The timing of the statement could not be more incendiary. Just days ago, ICE agents executed Alex Pretti in the streets of Minneapolis, following the murder of Renee Nicole Good on January 7. Those extrajudicial homicides of American citizens have drawn national condemnation and spurred lawsuits against the Department of Homeland Security alleging unlawful raids and lethal force. Officials in Minneapolis, including Attorney General Keith Ellison, have joined a federal lawsuit to halt what they describe as an “unauthorized surge” of federal enforcement (City of Minneapolis).

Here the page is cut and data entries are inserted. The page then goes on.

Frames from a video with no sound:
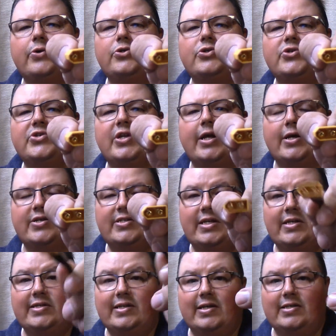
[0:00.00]
it's just an
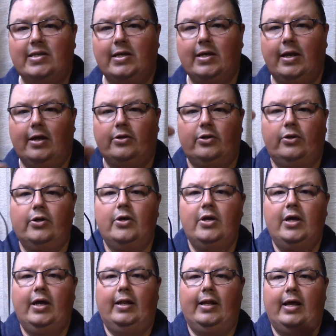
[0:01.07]
XT60 connector,
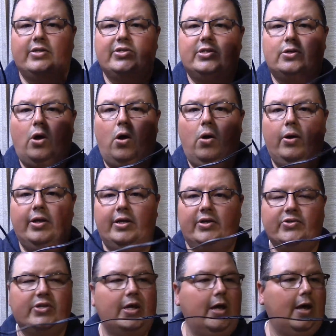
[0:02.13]
and that's all it
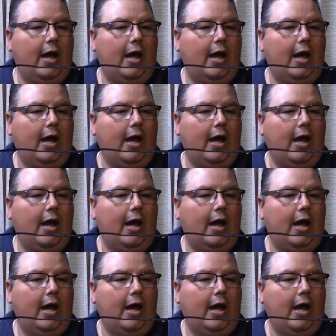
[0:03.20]
is.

In the Pacific Northwest, that outrage has been echoed by grassroots campaigns and local representatives. Portland Mayor Keith Wilson and City Council President Jamie Dunphy recently issued a joint statement calling for the abolition of ICE, arguing that “the ongoing militarization of immigration enforcement erodes public trust and undermines basic human rights.” Representative Marie Gluesenkamp Perez, who represents much of Southwest Washington, labeled the Minnesota killing “un-American” and demanded DHS Secretary Kristi Noem’s resignation — a rare bipartisan rebuke of federal overreach.
Locally, Cowlitz County residents have seen their own rising tensions around immigration enforcement. In recent coverage, we documented how groups like Cascade Forward organized December’s “ICE OUT” rallies across Longview and Kelso, where hundreds demanded an end to local cooperation with federal immigration agencies. As one organizer put it, “local government should serve the people, not ICE.” The Ethnic Support Council, based in Longview, continues to help families living under the shadow of deportation with translation, housing aid, and legal referrals (Ethnic Support Council).
The post’s implications for Cowlitz County’s working-class immigrant communities are stark. Public trust in law enforcement and constitutional limits on government power are not abstractions here — they are daily realities for people who risk detention simply by driving to work or taking their children to school. For a state that explicitly limits local cooperation with civil immigration enforcement, a representative cheering on federal killings is not “law and order.” It is complicity in tyranny.
Terry Carlson, McEntire’s Democratic opponent, has framed this election as a moral crossroads for the district, emphasizing “community protection over political cruelty.” In the wake of these revelations, that contrast only sharpens. Cowlitz County voters will have to decide whether they want their representative to champion the Constitution — or mock it.